- _Recorded data_:
--------------------------------------------------

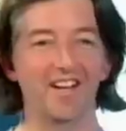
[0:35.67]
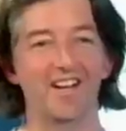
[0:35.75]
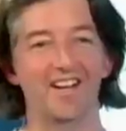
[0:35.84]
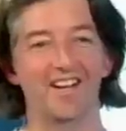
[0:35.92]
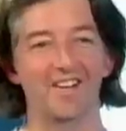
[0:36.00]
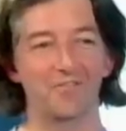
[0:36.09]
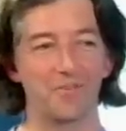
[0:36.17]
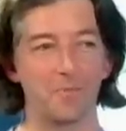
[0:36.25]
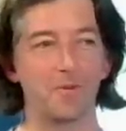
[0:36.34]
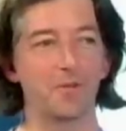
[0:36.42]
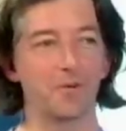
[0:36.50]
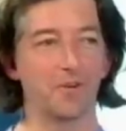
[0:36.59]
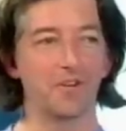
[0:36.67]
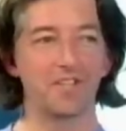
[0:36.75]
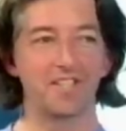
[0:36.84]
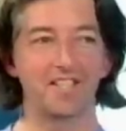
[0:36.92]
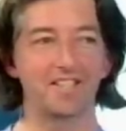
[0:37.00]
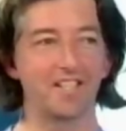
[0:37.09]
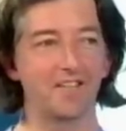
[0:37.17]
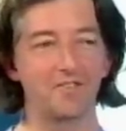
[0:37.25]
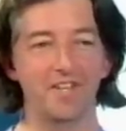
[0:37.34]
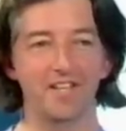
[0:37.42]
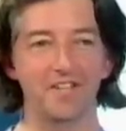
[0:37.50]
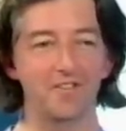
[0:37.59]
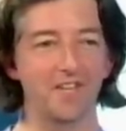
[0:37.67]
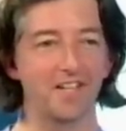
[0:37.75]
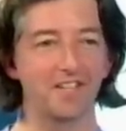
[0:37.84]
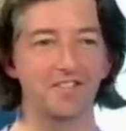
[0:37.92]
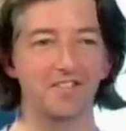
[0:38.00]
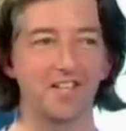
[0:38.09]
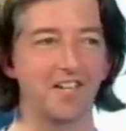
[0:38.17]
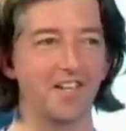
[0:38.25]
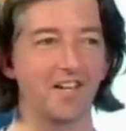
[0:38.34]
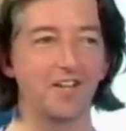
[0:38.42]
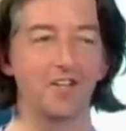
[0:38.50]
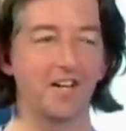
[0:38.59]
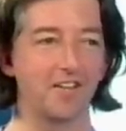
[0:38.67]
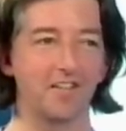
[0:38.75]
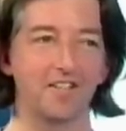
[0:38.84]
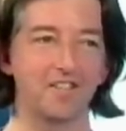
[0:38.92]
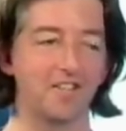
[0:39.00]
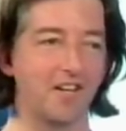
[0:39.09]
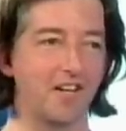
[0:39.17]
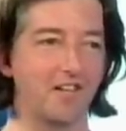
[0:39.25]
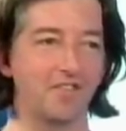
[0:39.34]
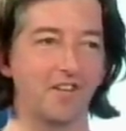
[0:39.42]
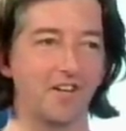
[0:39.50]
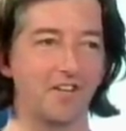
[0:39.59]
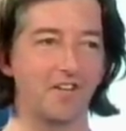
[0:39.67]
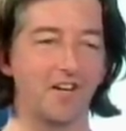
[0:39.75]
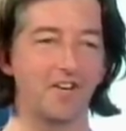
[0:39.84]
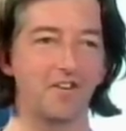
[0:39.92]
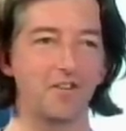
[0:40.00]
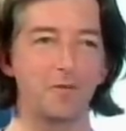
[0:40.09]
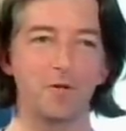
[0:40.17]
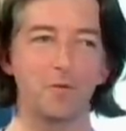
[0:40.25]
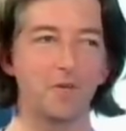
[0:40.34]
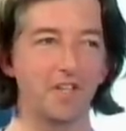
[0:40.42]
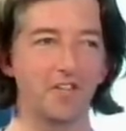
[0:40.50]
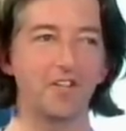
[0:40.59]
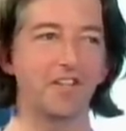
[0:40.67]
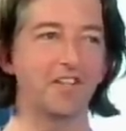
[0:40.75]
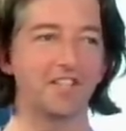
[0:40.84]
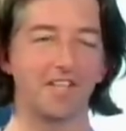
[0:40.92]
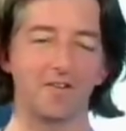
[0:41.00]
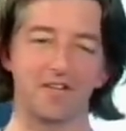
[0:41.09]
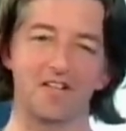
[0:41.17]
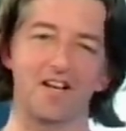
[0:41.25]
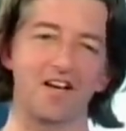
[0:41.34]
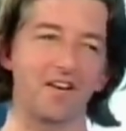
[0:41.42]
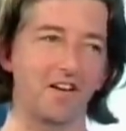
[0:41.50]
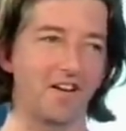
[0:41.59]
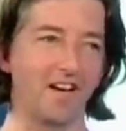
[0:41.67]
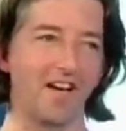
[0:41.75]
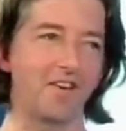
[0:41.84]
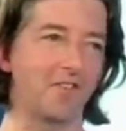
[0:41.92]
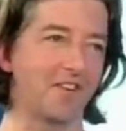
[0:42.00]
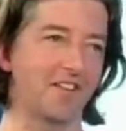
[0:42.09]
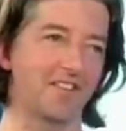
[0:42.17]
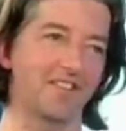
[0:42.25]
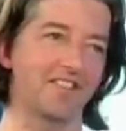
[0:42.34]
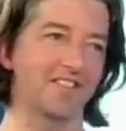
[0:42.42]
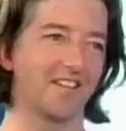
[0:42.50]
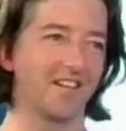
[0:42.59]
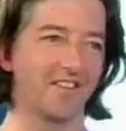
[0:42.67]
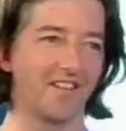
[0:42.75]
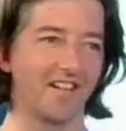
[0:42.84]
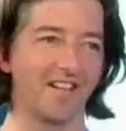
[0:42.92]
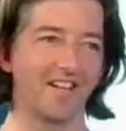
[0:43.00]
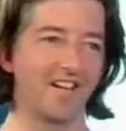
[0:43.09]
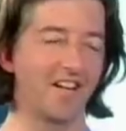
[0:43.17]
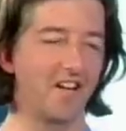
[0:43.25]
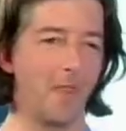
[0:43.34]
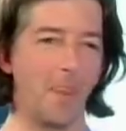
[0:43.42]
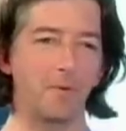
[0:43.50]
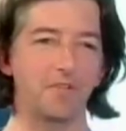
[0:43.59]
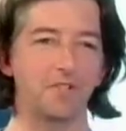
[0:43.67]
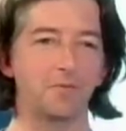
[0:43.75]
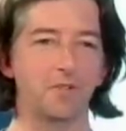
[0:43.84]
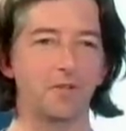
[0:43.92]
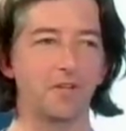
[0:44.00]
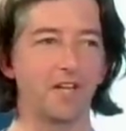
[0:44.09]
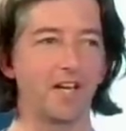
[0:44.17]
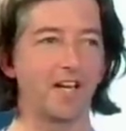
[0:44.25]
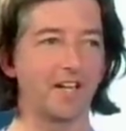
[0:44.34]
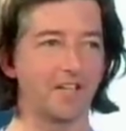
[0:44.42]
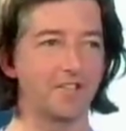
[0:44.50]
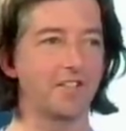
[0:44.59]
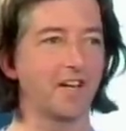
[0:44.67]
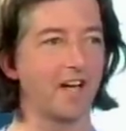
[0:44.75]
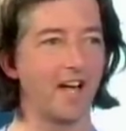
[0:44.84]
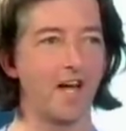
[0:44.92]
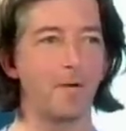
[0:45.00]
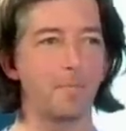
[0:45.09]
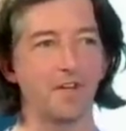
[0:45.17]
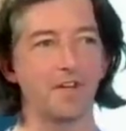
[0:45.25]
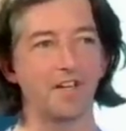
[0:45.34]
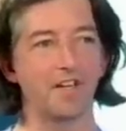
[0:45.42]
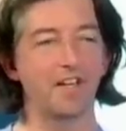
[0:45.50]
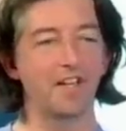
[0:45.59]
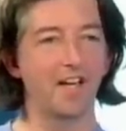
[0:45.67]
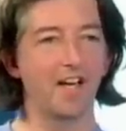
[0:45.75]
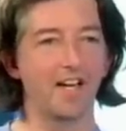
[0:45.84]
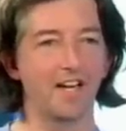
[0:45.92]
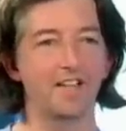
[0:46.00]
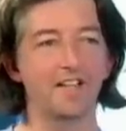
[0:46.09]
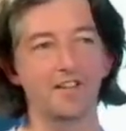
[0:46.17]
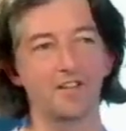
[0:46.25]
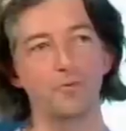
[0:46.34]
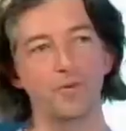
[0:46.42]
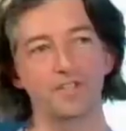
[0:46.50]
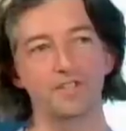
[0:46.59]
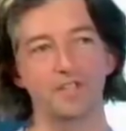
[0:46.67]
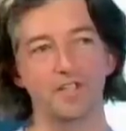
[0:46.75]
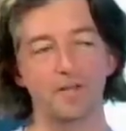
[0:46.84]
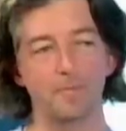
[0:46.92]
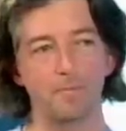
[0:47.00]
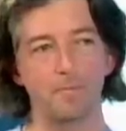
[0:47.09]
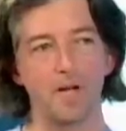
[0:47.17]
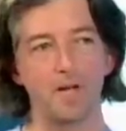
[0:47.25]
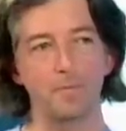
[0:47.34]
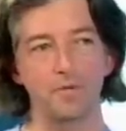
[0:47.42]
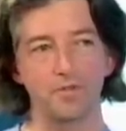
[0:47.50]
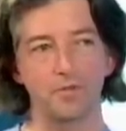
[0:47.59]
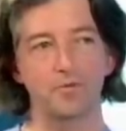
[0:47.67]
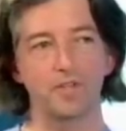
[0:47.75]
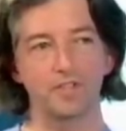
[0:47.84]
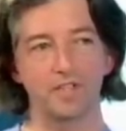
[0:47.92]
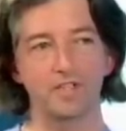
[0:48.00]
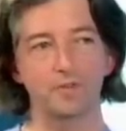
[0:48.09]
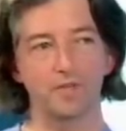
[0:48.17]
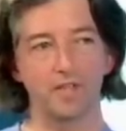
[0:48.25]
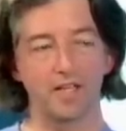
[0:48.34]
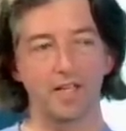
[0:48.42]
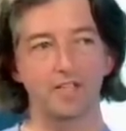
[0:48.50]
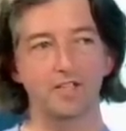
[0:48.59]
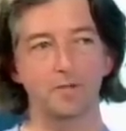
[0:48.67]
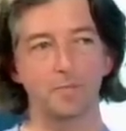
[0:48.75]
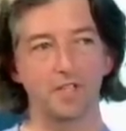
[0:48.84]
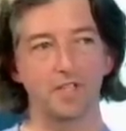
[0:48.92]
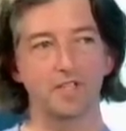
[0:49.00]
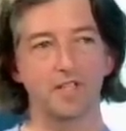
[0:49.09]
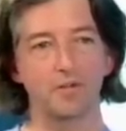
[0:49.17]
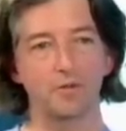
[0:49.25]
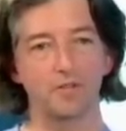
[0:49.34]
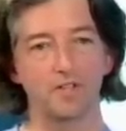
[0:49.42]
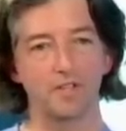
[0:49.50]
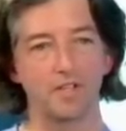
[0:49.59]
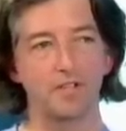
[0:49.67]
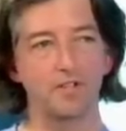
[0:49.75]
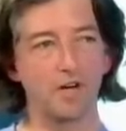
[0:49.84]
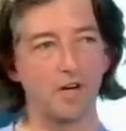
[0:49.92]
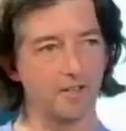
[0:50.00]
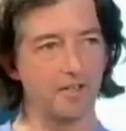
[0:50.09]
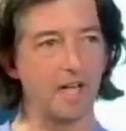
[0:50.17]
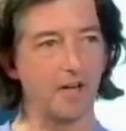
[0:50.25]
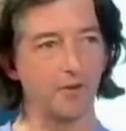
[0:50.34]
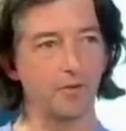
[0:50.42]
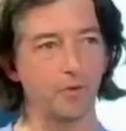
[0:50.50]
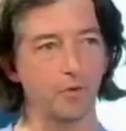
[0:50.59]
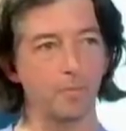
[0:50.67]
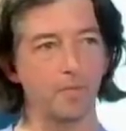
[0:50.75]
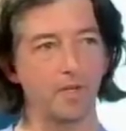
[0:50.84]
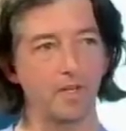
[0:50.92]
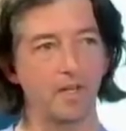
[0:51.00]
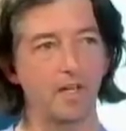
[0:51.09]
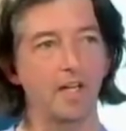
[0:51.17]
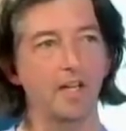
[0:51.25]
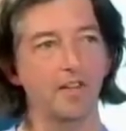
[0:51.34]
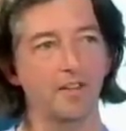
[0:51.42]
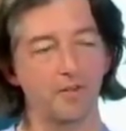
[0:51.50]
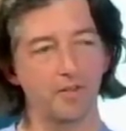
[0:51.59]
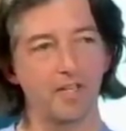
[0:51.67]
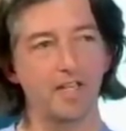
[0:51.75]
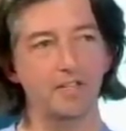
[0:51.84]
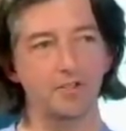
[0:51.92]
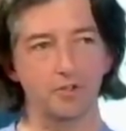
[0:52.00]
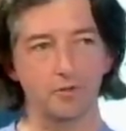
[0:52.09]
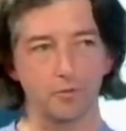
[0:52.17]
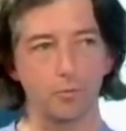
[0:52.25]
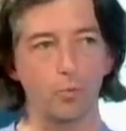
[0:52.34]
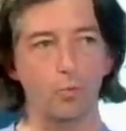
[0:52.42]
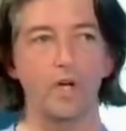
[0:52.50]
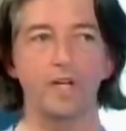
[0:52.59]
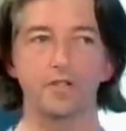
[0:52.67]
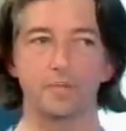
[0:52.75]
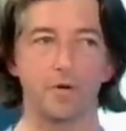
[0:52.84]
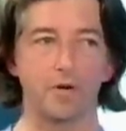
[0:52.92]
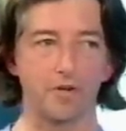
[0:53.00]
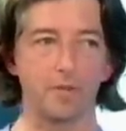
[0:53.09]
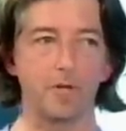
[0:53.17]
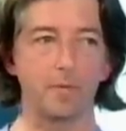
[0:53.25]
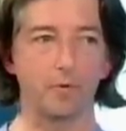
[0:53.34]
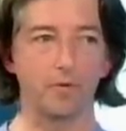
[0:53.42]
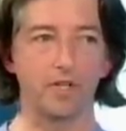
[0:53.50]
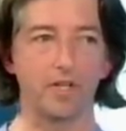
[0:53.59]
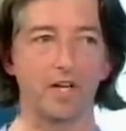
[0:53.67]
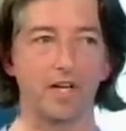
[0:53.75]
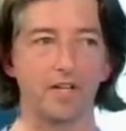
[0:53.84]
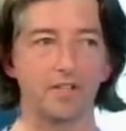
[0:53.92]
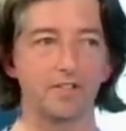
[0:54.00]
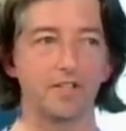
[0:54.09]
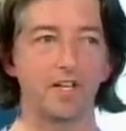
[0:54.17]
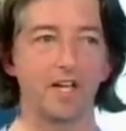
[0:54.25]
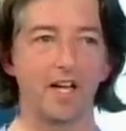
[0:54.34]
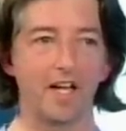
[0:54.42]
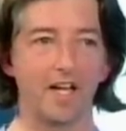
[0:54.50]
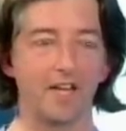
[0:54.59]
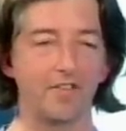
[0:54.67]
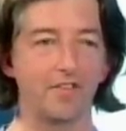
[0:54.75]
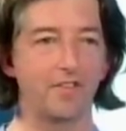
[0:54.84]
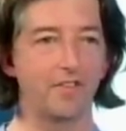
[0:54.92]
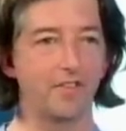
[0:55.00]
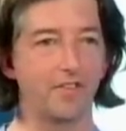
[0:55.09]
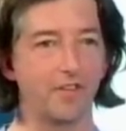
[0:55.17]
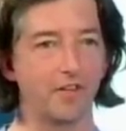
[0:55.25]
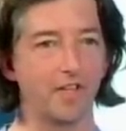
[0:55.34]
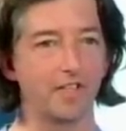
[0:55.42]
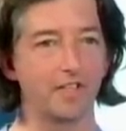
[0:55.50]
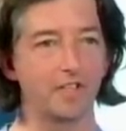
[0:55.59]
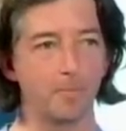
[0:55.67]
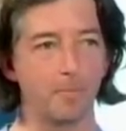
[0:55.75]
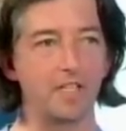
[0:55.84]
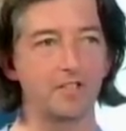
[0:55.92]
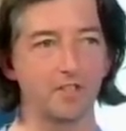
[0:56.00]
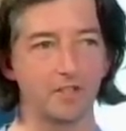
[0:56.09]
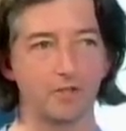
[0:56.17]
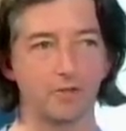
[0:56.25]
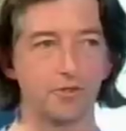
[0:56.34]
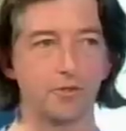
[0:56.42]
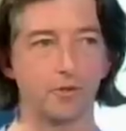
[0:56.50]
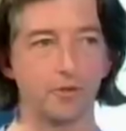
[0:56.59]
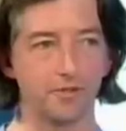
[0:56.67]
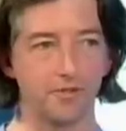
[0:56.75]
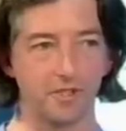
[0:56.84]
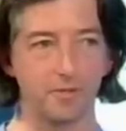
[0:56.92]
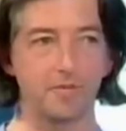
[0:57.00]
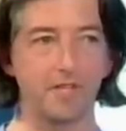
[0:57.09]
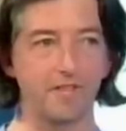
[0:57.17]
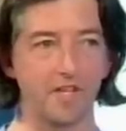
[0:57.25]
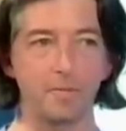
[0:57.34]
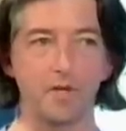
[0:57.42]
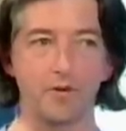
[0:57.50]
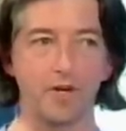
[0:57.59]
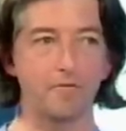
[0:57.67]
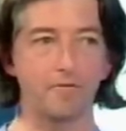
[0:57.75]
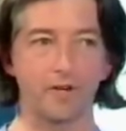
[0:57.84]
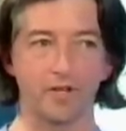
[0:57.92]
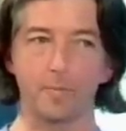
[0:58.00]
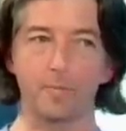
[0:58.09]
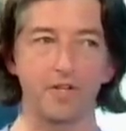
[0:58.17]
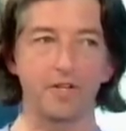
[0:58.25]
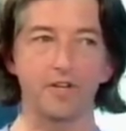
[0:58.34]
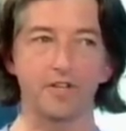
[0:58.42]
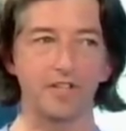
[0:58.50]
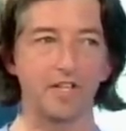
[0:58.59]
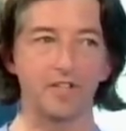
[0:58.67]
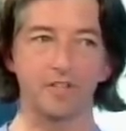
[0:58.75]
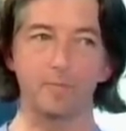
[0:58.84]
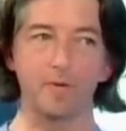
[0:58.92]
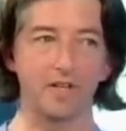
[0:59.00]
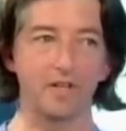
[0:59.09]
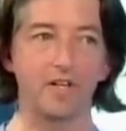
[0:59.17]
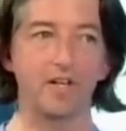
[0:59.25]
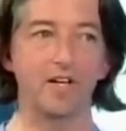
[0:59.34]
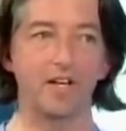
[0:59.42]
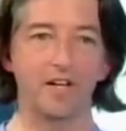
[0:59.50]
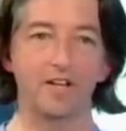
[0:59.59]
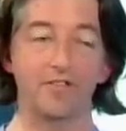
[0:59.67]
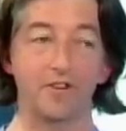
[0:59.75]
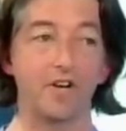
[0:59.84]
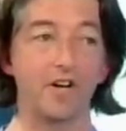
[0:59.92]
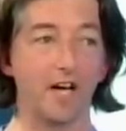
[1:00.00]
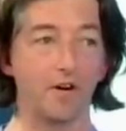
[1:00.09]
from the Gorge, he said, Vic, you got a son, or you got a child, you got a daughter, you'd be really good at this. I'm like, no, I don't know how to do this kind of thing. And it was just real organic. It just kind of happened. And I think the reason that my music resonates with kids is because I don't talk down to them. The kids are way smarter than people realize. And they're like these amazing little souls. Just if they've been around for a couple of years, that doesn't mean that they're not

--------------------------------------------------

- _What to produce_: Please retype the listing exactly, leaving out any images.

- _Task answer_:
[0:35.67]
[0:35.75]
[0:35.84]
[0:35.92]
[0:36.00]
[0:36.09]
[0:36.17]
[0:36.25]
[0:36.34]
[0:36.42]
[0:36.50]
[0:36.59]
[0:36.67]
[0:36.75]
[0:36.84]
[0:36.92]
[0:37.00]
[0:37.09]
[0:37.17]
[0:37.25]
[0:37.34]
[0:37.42]
[0:37.50]
[0:37.59]
[0:37.67]
[0:37.75]
[0:37.84]
[0:37.92]
[0:38.00]
[0:38.09]
[0:38.17]
[0:38.25]
[0:38.34]
[0:38.42]
[0:38.50]
[0:38.59]
[0:38.67]
[0:38.75]
[0:38.84]
[0:38.92]
[0:39.00]
[0:39.09]
[0:39.17]
[0:39.25]
[0:39.34]
[0:39.42]
[0:39.50]
[0:39.59]
[0:39.67]
[0:39.75]
[0:39.84]
[0:39.92]
[0:40.00]
[0:40.09]
[0:40.17]
[0:40.25]
[0:40.34]
[0:40.42]
[0:40.50]
[0:40.59]
[0:40.67]
[0:40.75]
[0:40.84]
[0:40.92]
[0:41.00]
[0:41.09]
[0:41.17]
[0:41.25]
[0:41.34]
[0:41.42]
[0:41.50]
[0:41.59]
[0:41.67]
[0:41.75]
[0:41.84]
[0:41.92]
[0:42.00]
[0:42.09]
[0:42.17]
[0:42.25]
[0:42.34]
[0:42.42]
[0:42.50]
[0:42.59]
[0:42.67]
[0:42.75]
[0:42.84]
[0:42.92]
[0:43.00]
[0:43.09]
[0:43.17]
[0:43.25]
[0:43.34]
[0:43.42]
[0:43.50]
[0:43.59]
[0:43.67]
[0:43.75]
[0:43.84]
[0:43.92]
[0:44.00]
[0:44.09]
[0:44.17]
[0:44.25]
[0:44.34]
[0:44.42]
[0:44.50]
[0:44.59]
[0:44.67]
[0:44.75]
[0:44.84]
[0:44.92]
[0:45.00]
[0:45.09]
[0:45.17]
[0:45.25]
[0:45.34]
[0:45.42]
[0:45.50]
[0:45.59]
[0:45.67]
[0:45.75]
[0:45.84]
[0:45.92]
[0:46.00]
[0:46.09]
[0:46.17]
[0:46.25]
[0:46.34]
[0:46.42]
[0:46.50]
[0:46.59]
[0:46.67]
[0:46.75]
[0:46.84]
[0:46.92]
[0:47.00]
[0:47.09]
[0:47.17]
[0:47.25]
[0:47.34]
[0:47.42]
[0:47.50]
[0:47.59]
[0:47.67]
[0:47.75]
[0:47.84]
[0:47.92]
[0:48.00]
[0:48.09]
[0:48.17]
[0:48.25]
[0:48.34]
[0:48.42]
[0:48.50]
[0:48.59]
[0:48.67]
[0:48.75]
[0:48.84]
[0:48.92]
[0:49.00]
[0:49.09]
[0:49.17]
[0:49.25]
[0:49.34]
[0:49.42]
[0:49.50]
[0:49.59]
[0:49.67]
[0:49.75]
[0:49.84]
[0:49.92]
[0:50.00]
[0:50.09]
[0:50.17]
[0:50.25]
[0:50.34]
[0:50.42]
[0:50.50]
[0:50.59]
[0:50.67]
[0:50.75]
[0:50.84]
[0:50.92]
[0:51.00]
[0:51.09]
[0:51.17]
[0:51.25]
[0:51.34]
[0:51.42]
[0:51.50]
[0:51.59]
[0:51.67]
[0:51.75]
[0:51.84]
[0:51.92]
[0:52.00]
[0:52.09]
[0:52.17]
[0:52.25]
[0:52.34]
[0:52.42]
[0:52.50]
[0:52.59]
[0:52.67]
[0:52.75]
[0:52.84]
[0:52.92]
[0:53.00]
[0:53.09]
[0:53.17]
[0:53.25]
[0:53.34]
[0:53.42]
[0:53.50]
[0:53.59]
[0:53.67]
[0:53.75]
[0:53.84]
[0:53.92]
[0:54.00]
[0:54.09]
[0:54.17]
[0:54.25]
[0:54.34]
[0:54.42]
[0:54.50]
[0:54.59]
[0:54.67]
[0:54.75]
[0:54.84]
[0:54.92]
[0:55.00]
[0:55.09]
[0:55.17]
[0:55.25]
[0:55.34]
[0:55.42]
[0:55.50]
[0:55.59]
[0:55.67]
[0:55.75]
[0:55.84]
[0:55.92]
[0:56.00]
[0:56.09]
[0:56.17]
[0:56.25]
[0:56.34]
[0:56.42]
[0:56.50]
[0:56.59]
[0:56.67]
[0:56.75]
[0:56.84]
[0:56.92]
[0:57.00]
[0:57.09]
[0:57.17]
[0:57.25]
[0:57.34]
[0:57.42]
[0:57.50]
[0:57.59]
[0:57.67]
[0:57.75]
[0:57.84]
[0:57.92]
[0:58.00]
[0:58.09]
[0:58.17]
[0:58.25]
[0:58.34]
[0:58.42]
[0:58.50]
[0:58.59]
[0:58.67]
[0:58.75]
[0:58.84]
[0:58.92]
[0:59.00]
[0:59.09]
[0:59.17]
[0:59.25]
[0:59.34]
[0:59.42]
[0:59.50]
[0:59.59]
[0:59.67]
[0:59.75]
[0:59.84]
[0:59.92]
[1:00.00]
[1:00.09]
from the Gorge, he said, Vic, you got a son, or you got a child, you got a daughter, you'd be really good at this. I'm like, no, I don't know how to do this kind of thing. And it was just real organic. It just kind of happened. And I think the reason that my music resonates with kids is because I don't talk down to them. The kids are way smarter than people realize. And they're like these amazing little souls. Just if they've been around for a couple of years, that doesn't mean that they're not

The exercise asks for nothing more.